Alleyways

Snapshots of my life, threads of my thoughts and anything else that catches my fancy.

“Teacher, you’re so beautiful!”

Who thought skinny would be a problem?

This is not a weight bragging or whining post, but a comment on the psychological roller coaster that many women face here in Korea.Only this is a story from the “other” side.

I have the reverse “problem” of many female teachers in Korea. Many very normal, healthy-sized female teachers get together to share, “Are you pregnant?-” “You need to diet-” stories. I shake my head and tsk disapprovingly at all the right moments, but can never share my own weight woes without sounding like a jerk…“I know! I hate getting told I’m beautiful.”

Since I was a kid I’ve always been at the low end of the BMI…to the point where I had nicknames like Bean Pole, bathing suits never fit me and my teenage diaries were scribbled full of laments about guys never noticing me because I looked like an 11-year-old.This was despite the fact I ate like a horse and probably due to my active lifestyle.

I never used to think “fat,” or “skinny.”

In Korea, however, I’ve found myself thinking more and more about food, weight and exercise. Like any other country, Korean’s come in all shapes and sizes, but thanks to Korea’s magnified focus on starving K-pop idols and physical perfection, anorexia is the new beautiful.

When I first arrived in Korea, I lost a few pounds due to adjusting and getting sick within the first month. I was looking pretty scrawny. From students, and even strangers, however, I was getting the, “You’re so beautiful!” line.

“Really? I almost passed out this morning and I’m pale as a ghost…but ok.” I look around and see a handful of women more beautiful and thinner than me and shrug my shoulders.

It’s hard to prevent Korea’s body image ideals from rubbing off when you hear, “The students and teachers think you are very pretty…that means you must have many friends back home.” [Actually, I never believed I was close to beautiful and actually I don’t claim to have a huge social circle back home.] …But, it never hurts the ego to hear you’re beautiful. Right?

Then some part of me that’s lain dormant…since forever, awakes and starts nudging.

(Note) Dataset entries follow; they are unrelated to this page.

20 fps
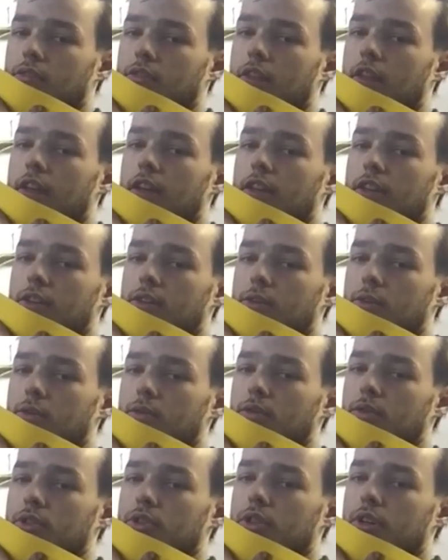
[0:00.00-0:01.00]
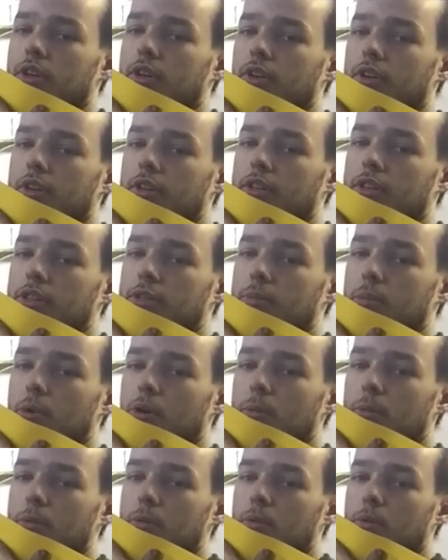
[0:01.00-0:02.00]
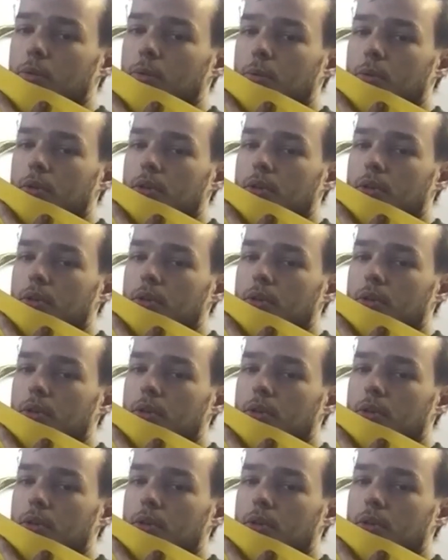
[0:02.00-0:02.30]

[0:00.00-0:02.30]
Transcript: Thank you for sharing in this moment with me.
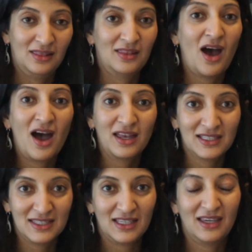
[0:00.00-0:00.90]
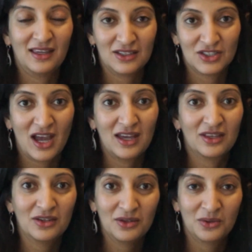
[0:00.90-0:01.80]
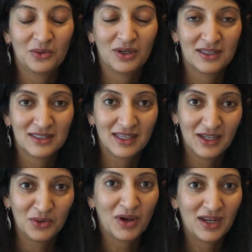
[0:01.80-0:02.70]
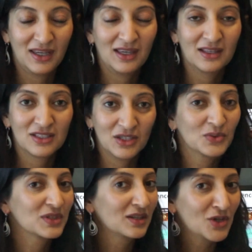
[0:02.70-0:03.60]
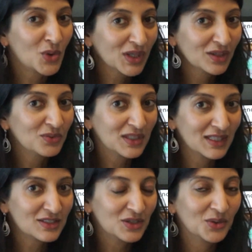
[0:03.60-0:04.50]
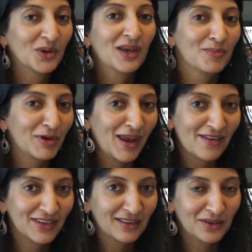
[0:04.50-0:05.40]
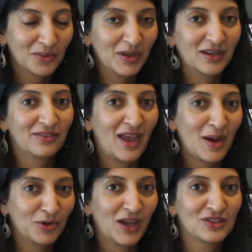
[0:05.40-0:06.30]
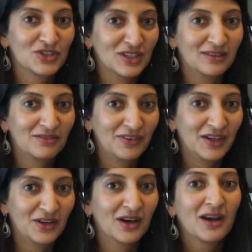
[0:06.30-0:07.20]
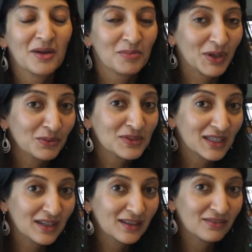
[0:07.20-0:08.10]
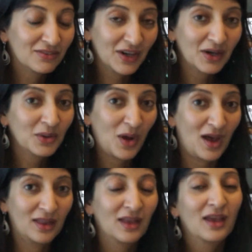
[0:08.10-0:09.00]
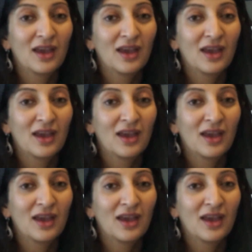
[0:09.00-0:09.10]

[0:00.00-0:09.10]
the honesty in a child who is getting ready to use it, knowing you need to, but having a little bit of apprehension and fear. But you did it very well.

What if you do gain a few pounds, will that make you fat?! You bought a couple things in those first few months when you lost weight, if they stop fitting, you’ll have to work until they fit again.

The other day I was eating lunch with my co-teachers:

“You look better. You gained some weight.” Part of me actually freaked out a bit.

Since realizing it’s begun to be an issue, I bought a scale and decided to focus on getting back into shape: running, joining the gym, cutting out drinking so much and eating healthier.

Skinny is fine if you can run 10 km, play a soccer game and join a Muay Thai gym. Skinny is loosing out if you feel exhausted all the time and have a hard time catching your breath.